For more information on fertilising houseplants click here.
Rubber Plants like to be kept in a well draining soil. To achieve a well draining soil, you can use a mix of potting soil, orchid bark, perlite and peat moss. This helps to create better aeration and drainage. Airflow is important in potting soil as it allows the plants roots to breath. Not having enough oxygen to the roots can cause them to eventually start rotting.
Adding other organic materials such as coco coir, mulch chunks and coconut husk to the soil can also help to restrain moisture. It’s important to use ingredients that will help keep moisture in the soil but not keep it soggy. These plants don’t like to sit in water so the soil you use is important. You can also add garden compost to the soil to help create more richness.
Diseases & Pests
The common pests you may encounter on your Rubber Plants are Aphids, Scale, Mealybugs, Spider Mites, Fungus Gnats and Thrips. The common diseases you may encounter are Powdery Mildew, Southern Blight, Leaf Spot, Rust and Root-rot. For more information on identifying and treating common houseplant pests click here.
The best thing you can do when it comes to pests on houseplants is to try and avoid any pest infestations from starting. There are a few things you can do that will assist in preventing any pest infestations and these things are:
- Checking new plants for pests or isolating new plants for up to a week.
- Check your plants every few days for pests.
- Trim off any dead or dying leaves.
- Wipe down leaves if you notice them getting dusty.
- Keeping your plants healthy.
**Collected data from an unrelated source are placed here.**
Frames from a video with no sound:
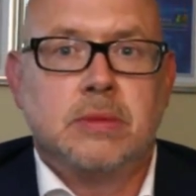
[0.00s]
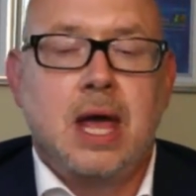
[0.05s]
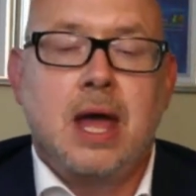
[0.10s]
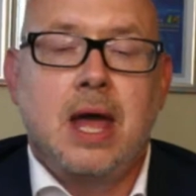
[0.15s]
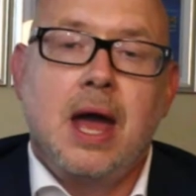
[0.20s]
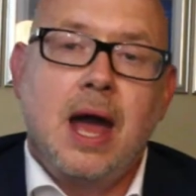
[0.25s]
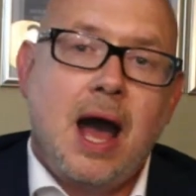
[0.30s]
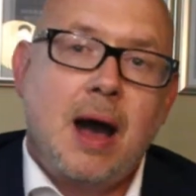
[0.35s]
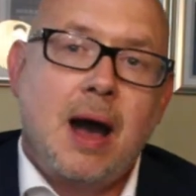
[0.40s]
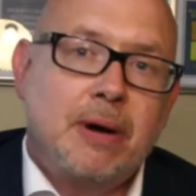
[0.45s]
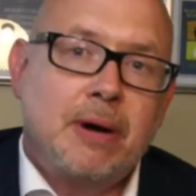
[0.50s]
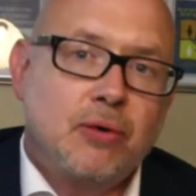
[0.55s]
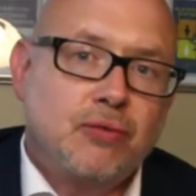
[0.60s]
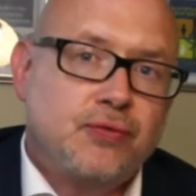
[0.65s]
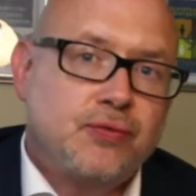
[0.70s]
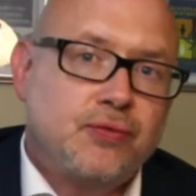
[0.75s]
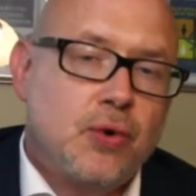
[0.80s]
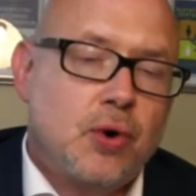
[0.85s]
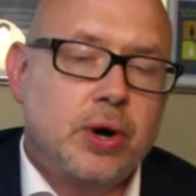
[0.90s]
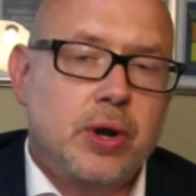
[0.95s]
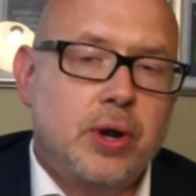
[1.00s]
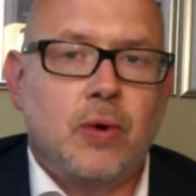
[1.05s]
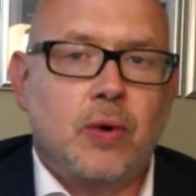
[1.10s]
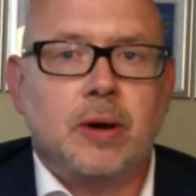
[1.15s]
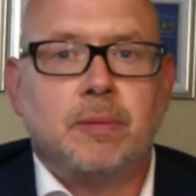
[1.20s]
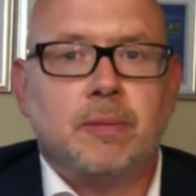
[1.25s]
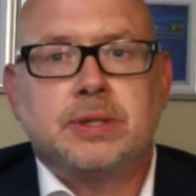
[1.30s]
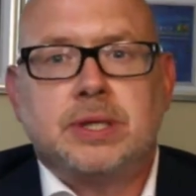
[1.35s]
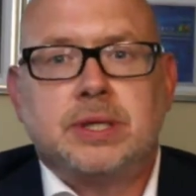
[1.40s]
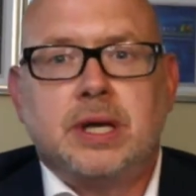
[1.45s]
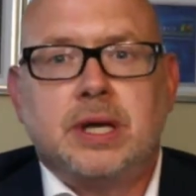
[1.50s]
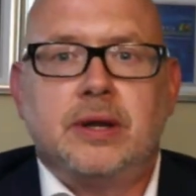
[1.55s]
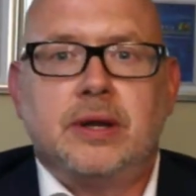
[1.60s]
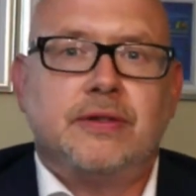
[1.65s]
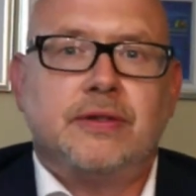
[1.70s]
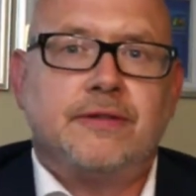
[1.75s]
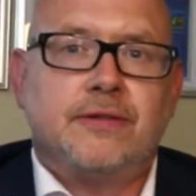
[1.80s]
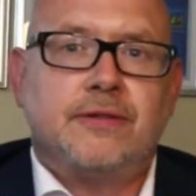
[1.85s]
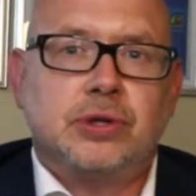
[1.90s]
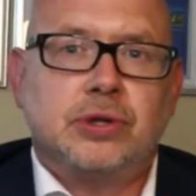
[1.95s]
About 41% of
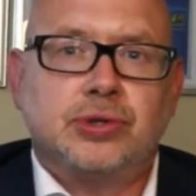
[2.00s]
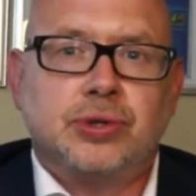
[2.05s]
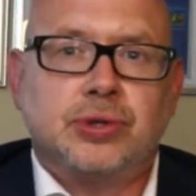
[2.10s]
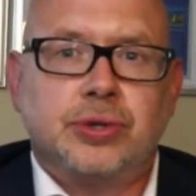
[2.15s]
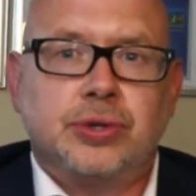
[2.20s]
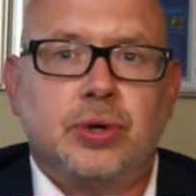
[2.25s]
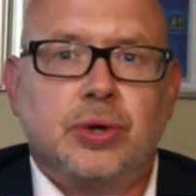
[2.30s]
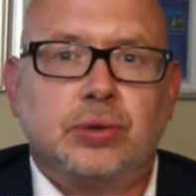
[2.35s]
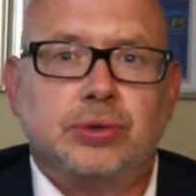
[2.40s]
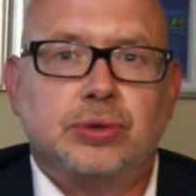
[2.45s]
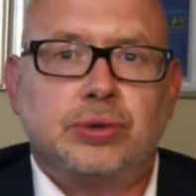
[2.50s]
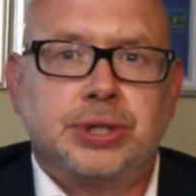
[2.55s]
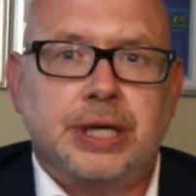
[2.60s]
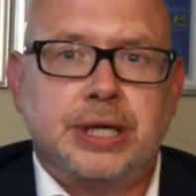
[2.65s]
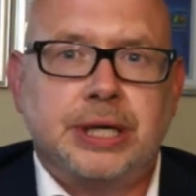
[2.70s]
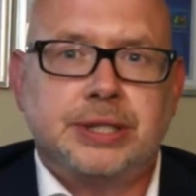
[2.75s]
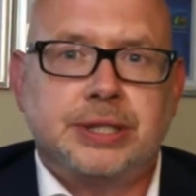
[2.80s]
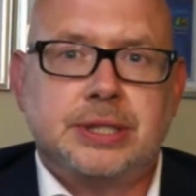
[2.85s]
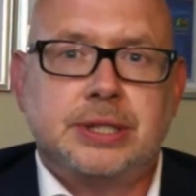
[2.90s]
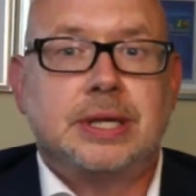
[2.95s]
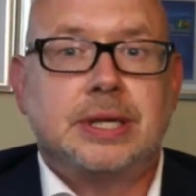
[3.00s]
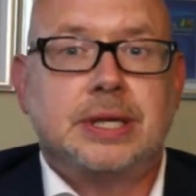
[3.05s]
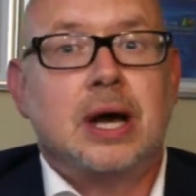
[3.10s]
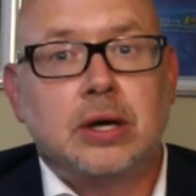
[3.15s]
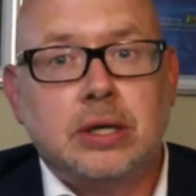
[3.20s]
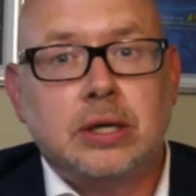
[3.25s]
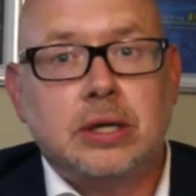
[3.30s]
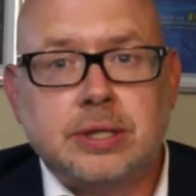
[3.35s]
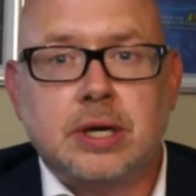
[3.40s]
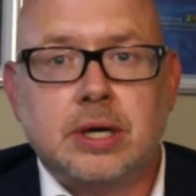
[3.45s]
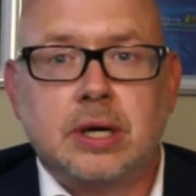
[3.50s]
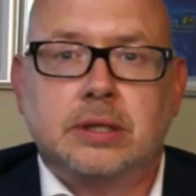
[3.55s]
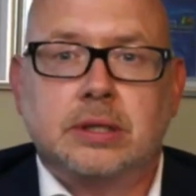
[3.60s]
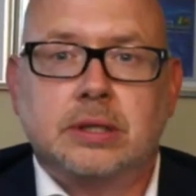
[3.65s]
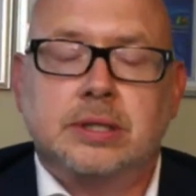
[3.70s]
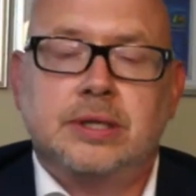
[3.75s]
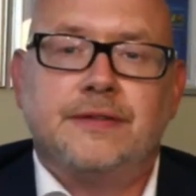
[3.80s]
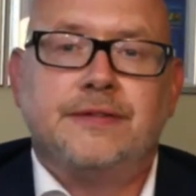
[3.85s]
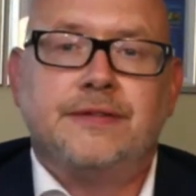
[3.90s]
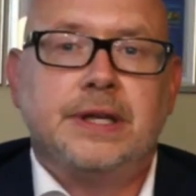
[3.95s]
the virtual negotiations are
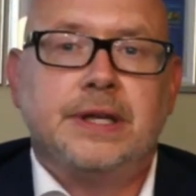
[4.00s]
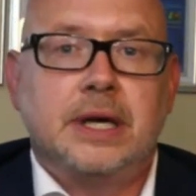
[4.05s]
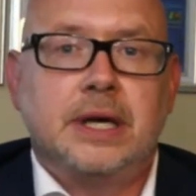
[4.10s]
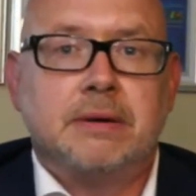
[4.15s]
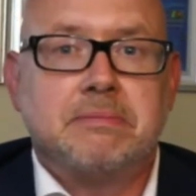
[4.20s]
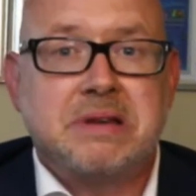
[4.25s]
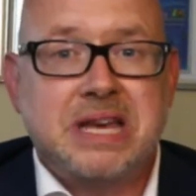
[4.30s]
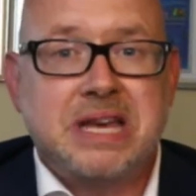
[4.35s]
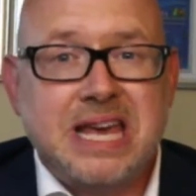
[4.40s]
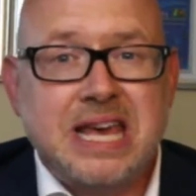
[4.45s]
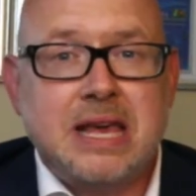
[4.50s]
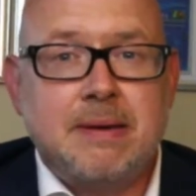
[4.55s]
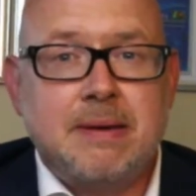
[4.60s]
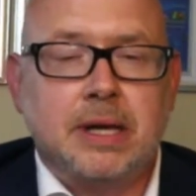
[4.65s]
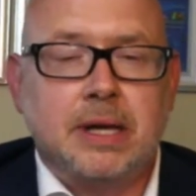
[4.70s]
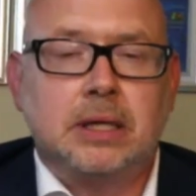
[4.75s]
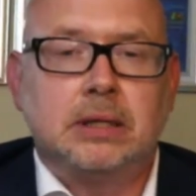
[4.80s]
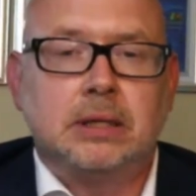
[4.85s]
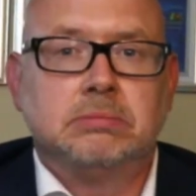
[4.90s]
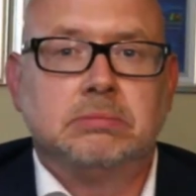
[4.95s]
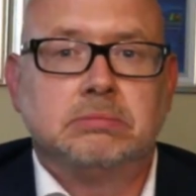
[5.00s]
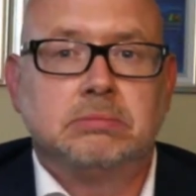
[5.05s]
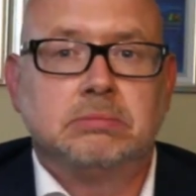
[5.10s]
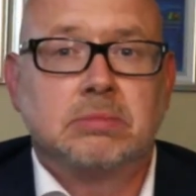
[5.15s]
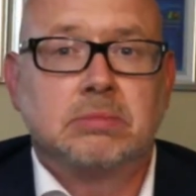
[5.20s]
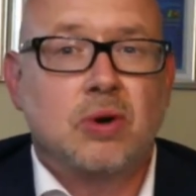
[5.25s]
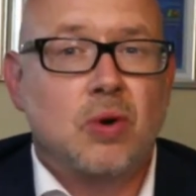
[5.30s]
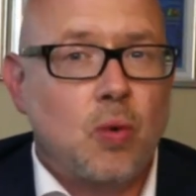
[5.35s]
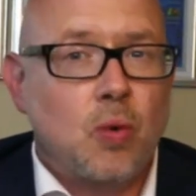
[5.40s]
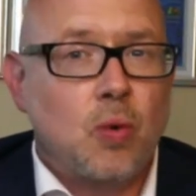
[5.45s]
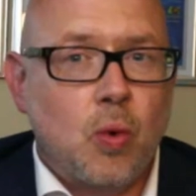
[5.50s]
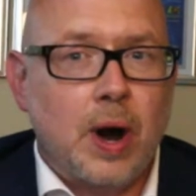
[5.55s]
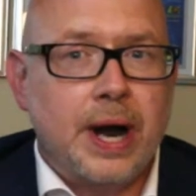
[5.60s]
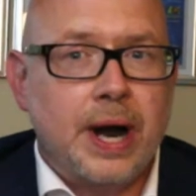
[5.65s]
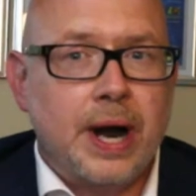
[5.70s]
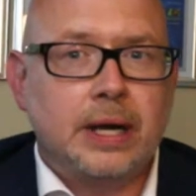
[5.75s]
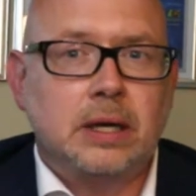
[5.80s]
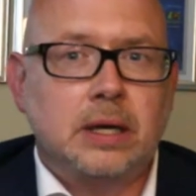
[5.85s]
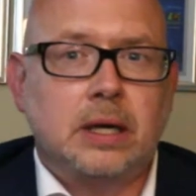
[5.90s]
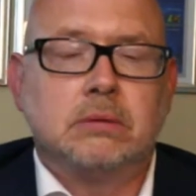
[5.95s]
conducted via email.
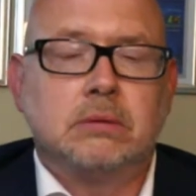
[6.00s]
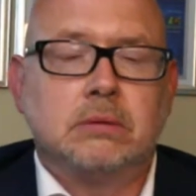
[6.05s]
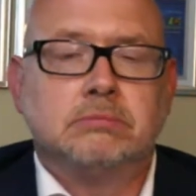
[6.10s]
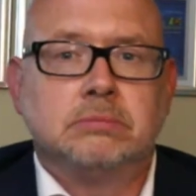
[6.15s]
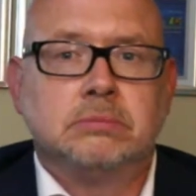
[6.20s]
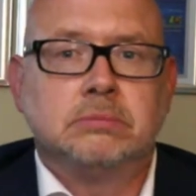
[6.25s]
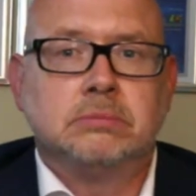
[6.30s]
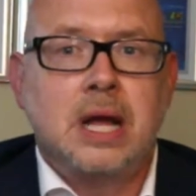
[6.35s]
Quite a lot.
A healthy plant will be able to handle an infestation better than those that aren’t as happy.
- Isolate any plants that have pests.
Following this will assist in keeping pests away as well as catch them early on before any severe infestations are able to start. Keeping plants healthy and in the correct living environments can help to deter any pests from invading your plants.
Rubber Plants are considered to be mildly toxic to both humans and pets. Ficus Elastica have a white sap that causes skin irritation and possible vomiting if ingested as well as mouth and stomach irritation.